#### DATA SUPPLIED:

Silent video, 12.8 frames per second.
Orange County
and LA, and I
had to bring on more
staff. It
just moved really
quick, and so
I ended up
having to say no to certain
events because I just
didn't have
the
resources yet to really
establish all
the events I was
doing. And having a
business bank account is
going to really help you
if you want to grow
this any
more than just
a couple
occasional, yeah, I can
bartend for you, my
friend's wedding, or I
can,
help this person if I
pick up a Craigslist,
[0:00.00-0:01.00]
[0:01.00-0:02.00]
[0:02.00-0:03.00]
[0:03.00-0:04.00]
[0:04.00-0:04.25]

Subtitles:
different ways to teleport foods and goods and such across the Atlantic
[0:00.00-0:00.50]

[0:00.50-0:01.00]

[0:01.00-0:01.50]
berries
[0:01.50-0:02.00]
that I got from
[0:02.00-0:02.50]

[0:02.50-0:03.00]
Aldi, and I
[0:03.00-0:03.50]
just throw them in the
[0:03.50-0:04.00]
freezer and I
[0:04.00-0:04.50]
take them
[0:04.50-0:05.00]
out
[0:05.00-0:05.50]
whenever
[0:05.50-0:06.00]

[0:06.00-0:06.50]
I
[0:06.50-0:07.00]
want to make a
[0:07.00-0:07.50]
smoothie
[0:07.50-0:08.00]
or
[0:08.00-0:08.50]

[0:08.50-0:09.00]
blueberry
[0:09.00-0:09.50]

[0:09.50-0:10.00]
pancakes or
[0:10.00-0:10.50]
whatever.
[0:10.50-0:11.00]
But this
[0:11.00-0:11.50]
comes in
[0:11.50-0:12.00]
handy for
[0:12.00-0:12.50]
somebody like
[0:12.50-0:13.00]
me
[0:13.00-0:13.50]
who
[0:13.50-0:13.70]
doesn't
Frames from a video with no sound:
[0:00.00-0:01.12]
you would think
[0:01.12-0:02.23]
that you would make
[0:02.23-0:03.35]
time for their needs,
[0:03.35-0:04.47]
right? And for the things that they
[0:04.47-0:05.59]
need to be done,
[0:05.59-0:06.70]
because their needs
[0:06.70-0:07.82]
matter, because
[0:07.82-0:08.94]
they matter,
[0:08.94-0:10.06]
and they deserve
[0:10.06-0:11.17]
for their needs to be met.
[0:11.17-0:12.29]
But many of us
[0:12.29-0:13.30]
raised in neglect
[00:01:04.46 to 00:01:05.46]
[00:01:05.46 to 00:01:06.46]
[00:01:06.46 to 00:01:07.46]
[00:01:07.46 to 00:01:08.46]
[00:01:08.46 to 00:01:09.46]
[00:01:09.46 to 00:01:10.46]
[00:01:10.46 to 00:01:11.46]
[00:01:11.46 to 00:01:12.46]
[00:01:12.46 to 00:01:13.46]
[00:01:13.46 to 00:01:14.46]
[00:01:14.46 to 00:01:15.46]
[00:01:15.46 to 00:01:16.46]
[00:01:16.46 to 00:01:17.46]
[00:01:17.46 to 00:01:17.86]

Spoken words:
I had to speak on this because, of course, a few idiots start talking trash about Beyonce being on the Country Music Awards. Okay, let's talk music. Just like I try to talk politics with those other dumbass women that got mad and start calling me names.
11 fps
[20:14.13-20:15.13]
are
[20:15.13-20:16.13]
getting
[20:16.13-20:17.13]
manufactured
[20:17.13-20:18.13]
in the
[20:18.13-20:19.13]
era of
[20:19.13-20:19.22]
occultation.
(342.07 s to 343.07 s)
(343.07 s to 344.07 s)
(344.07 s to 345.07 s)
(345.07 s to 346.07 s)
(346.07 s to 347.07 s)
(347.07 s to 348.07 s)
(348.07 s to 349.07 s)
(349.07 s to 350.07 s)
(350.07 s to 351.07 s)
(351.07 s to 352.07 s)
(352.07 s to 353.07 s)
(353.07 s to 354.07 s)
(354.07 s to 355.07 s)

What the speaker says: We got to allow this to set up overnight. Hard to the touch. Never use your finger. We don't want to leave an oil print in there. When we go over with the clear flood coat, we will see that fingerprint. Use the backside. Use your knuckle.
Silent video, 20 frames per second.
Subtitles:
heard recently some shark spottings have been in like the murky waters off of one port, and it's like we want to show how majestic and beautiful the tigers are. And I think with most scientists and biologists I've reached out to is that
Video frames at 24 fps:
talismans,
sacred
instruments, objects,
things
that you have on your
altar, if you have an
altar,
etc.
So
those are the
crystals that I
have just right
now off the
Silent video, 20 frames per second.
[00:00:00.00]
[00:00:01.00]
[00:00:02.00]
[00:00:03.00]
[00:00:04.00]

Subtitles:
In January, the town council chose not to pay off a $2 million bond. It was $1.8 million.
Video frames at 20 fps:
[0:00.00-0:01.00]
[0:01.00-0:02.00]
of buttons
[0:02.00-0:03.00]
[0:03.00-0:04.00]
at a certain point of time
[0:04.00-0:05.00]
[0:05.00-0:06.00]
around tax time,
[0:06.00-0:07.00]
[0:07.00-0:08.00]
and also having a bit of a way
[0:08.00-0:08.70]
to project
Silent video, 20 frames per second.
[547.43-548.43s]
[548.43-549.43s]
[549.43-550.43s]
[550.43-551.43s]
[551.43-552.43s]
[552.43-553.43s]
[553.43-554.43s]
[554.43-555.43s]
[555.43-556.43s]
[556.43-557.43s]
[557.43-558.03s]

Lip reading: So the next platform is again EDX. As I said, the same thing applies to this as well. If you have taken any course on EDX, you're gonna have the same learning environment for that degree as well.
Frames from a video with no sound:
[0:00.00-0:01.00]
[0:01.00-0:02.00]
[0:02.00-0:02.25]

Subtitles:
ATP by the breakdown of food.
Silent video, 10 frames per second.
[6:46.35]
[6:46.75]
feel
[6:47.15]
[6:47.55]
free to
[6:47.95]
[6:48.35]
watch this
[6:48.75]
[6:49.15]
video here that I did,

#### WHAT YOU WILL DO:
Retype the data. Every line must match the original exactly.

#### FINISHED TASK:
Silent video, 12.8 frames per second.
Orange County
and LA, and I
had to bring on more
staff. It
just moved really
quick, and so
I ended up
having to say no to certain
events because I just
didn't have
the
resources yet to really
establish all
the events I was
doing. And having a
business bank account is
going to really help you
if you want to grow
this any
more than just
a couple
occasional, yeah, I can
bartend for you, my
friend's wedding, or I
can,
help this person if I
pick up a Craigslist,
[0:00.00-0:01.00]
[0:01.00-0:02.00]
[0:02.00-0:03.00]
[0:03.00-0:04.00]
[0:04.00-0:04.25]

Subtitles:
different ways to teleport foods and goods and such across the Atlantic
[0:00.00-0:00.50]

[0:00.50-0:01.00]

[0:01.00-0:01.50]
berries
[0:01.50-0:02.00]
that I got from
[0:02.00-0:02.50]

[0:02.50-0:03.00]
Aldi, and I
[0:03.00-0:03.50]
just throw them in the
[0:03.50-0:04.00]
freezer and I
[0:04.00-0:04.50]
take them
[0:04.50-0:05.00]
out
[0:05.00-0:05.50]
whenever
[0:05.50-0:06.00]

[0:06.00-0:06.50]
I
[0:06.50-0:07.00]
want to make a
[0:07.00-0:07.50]
smoothie
[0:07.50-0:08.00]
or
[0:08.00-0:08.50]

[0:08.50-0:09.00]
blueberry
[0:09.00-0:09.50]

[0:09.50-0:10.00]
pancakes or
[0:10.00-0:10.50]
whatever.
[0:10.50-0:11.00]
But this
[0:11.00-0:11.50]
comes in
[0:11.50-0:12.00]
handy for
[0:12.00-0:12.50]
somebody like
[0:12.50-0:13.00]
me
[0:13.00-0:13.50]
who
[0:13.50-0:13.70]
doesn't
Frames from a video with no sound:
[0:00.00-0:01.12]
you would think
[0:01.12-0:02.23]
that you would make
[0:02.23-0:03.35]
time for their needs,
[0:03.35-0:04.47]
right? And for the things that they
[0:04.47-0:05.59]
need to be done,
[0:05.59-0:06.70]
because their needs
[0:06.70-0:07.82]
matter, because
[0:07.82-0:08.94]
they matter,
[0:08.94-0:10.06]
and they deserve
[0:10.06-0:11.17]
for their needs to be met.
[0:11.17-0:12.29]
But many of us
[0:12.29-0:13.30]
raised in neglect
[00:01:04.46 to 00:01:05.46]
[00:01:05.46 to 00:01:06.46]
[00:01:06.46 to 00:01:07.46]
[00:01:07.46 to 00:01:08.46]
[00:01:08.46 to 00:01:09.46]
[00:01:09.46 to 00:01:10.46]
[00:01:10.46 to 00:01:11.46]
[00:01:11.46 to 00:01:12.46]
[00:01:12.46 to 00:01:13.46]
[00:01:13.46 to 00:01:14.46]
[00:01:14.46 to 00:01:15.46]
[00:01:15.46 to 00:01:16.46]
[00:01:16.46 to 00:01:17.46]
[00:01:17.46 to 00:01:17.86]

Spoken words:
I had to speak on this because, of course, a few idiots start talking trash about Beyonce being on the Country Music Awards. Okay, let's talk music. Just like I try to talk politics with those other dumbass women that got mad and start calling me names.
11 fps
[20:14.13-20:15.13]
are
[20:15.13-20:16.13]
getting
[20:16.13-20:17.13]
manufactured
[20:17.13-20:18.13]
in the
[20:18.13-20:19.13]
era of
[20:19.13-20:19.22]
occultation.
(342.07 s to 343.07 s)
(343.07 s to 344.07 s)
(344.07 s to 345.07 s)
(345.07 s to 346.07 s)
(346.07 s to 347.07 s)
(347.07 s to 348.07 s)
(348.07 s to 349.07 s)
(349.07 s to 350.07 s)
(350.07 s to 351.07 s)
(351.07 s to 352.07 s)
(352.07 s to 353.07 s)
(353.07 s to 354.07 s)
(354.07 s to 355.07 s)

What the speaker says: We got to allow this to set up overnight. Hard to the touch. Never use your finger. We don't want to leave an oil print in there. When we go over with the clear flood coat, we will see that fingerprint. Use the backside. Use your knuckle.
Silent video, 20 frames per second.
Subtitles:
heard recently some shark spottings have been in like the murky waters off of one port, and it's like we want to show how majestic and beautiful the tigers are. And I think with most scientists and biologists I've reached out to is that
Video frames at 24 fps:
talismans,
sacred
instruments, objects,
things
that you have on your
altar, if you have an
altar,
etc.
So
those are the
crystals that I
have just right
now off the
Silent video, 20 frames per second.
[00:00:00.00]
[00:00:01.00]
[00:00:02.00]
[00:00:03.00]
[00:00:04.00]

Subtitles:
In January, the town council chose not to pay off a $2 million bond. It was $1.8 million.
Video frames at 20 fps:
[0:00.00-0:01.00]
[0:01.00-0:02.00]
of buttons
[0:02.00-0:03.00]
[0:03.00-0:04.00]
at a certain point of time
[0:04.00-0:05.00]
[0:05.00-0:06.00]
around tax time,
[0:06.00-0:07.00]
[0:07.00-0:08.00]
and also having a bit of a way
[0:08.00-0:08.70]
to project
Silent video, 20 frames per second.
[547.43-548.43s]
[548.43-549.43s]
[549.43-550.43s]
[550.43-551.43s]
[551.43-552.43s]
[552.43-553.43s]
[553.43-554.43s]
[554.43-555.43s]
[555.43-556.43s]
[556.43-557.43s]
[557.43-558.03s]

Lip reading: So the next platform is again EDX. As I said, the same thing applies to this as well. If you have taken any course on EDX, you're gonna have the same learning environment for that degree as well.
Frames from a video with no sound:
[0:00.00-0:01.00]
[0:01.00-0:02.00]
[0:02.00-0:02.25]

Subtitles:
ATP by the breakdown of food.
Silent video, 10 frames per second.
[6:46.35]
[6:46.75]
feel
[6:47.15]
[6:47.55]
free to
[6:47.95]
[6:48.35]
watch this
[6:48.75]
[6:49.15]
video here that I did,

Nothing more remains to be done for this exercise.